WORK TO COMPLETE:
Write out every record below exactly as it appears, omitting the pictures.

(Stored dataset items)
:::::
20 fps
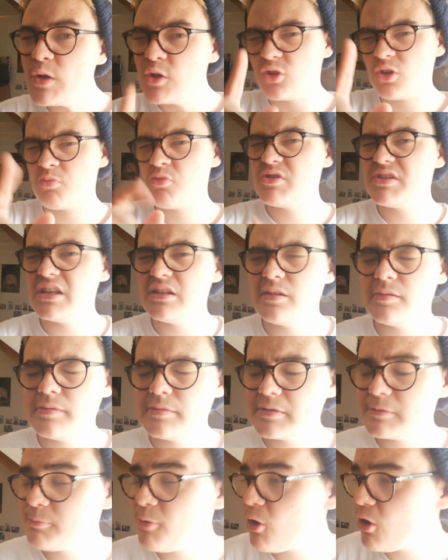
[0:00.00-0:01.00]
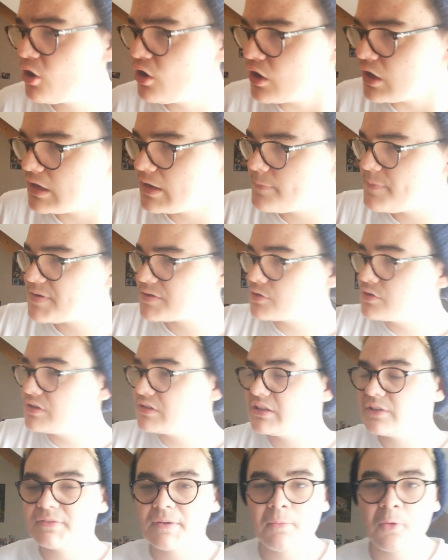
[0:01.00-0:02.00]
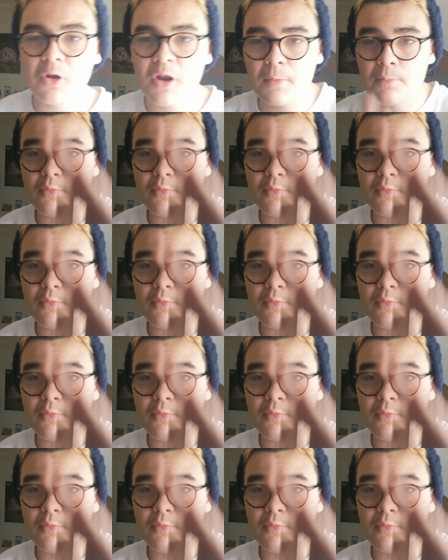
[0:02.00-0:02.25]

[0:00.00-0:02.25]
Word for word: Dans mon de les personnes étaient vraiment là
:::::
ANSWER SECTION:
20 fps
[0:00.00-0:01.00]
[0:01.00-0:02.00]
[0:02.00-0:02.25]

[0:00.00-0:02.25]
Word for word: Dans mon de les personnes étaient vraiment là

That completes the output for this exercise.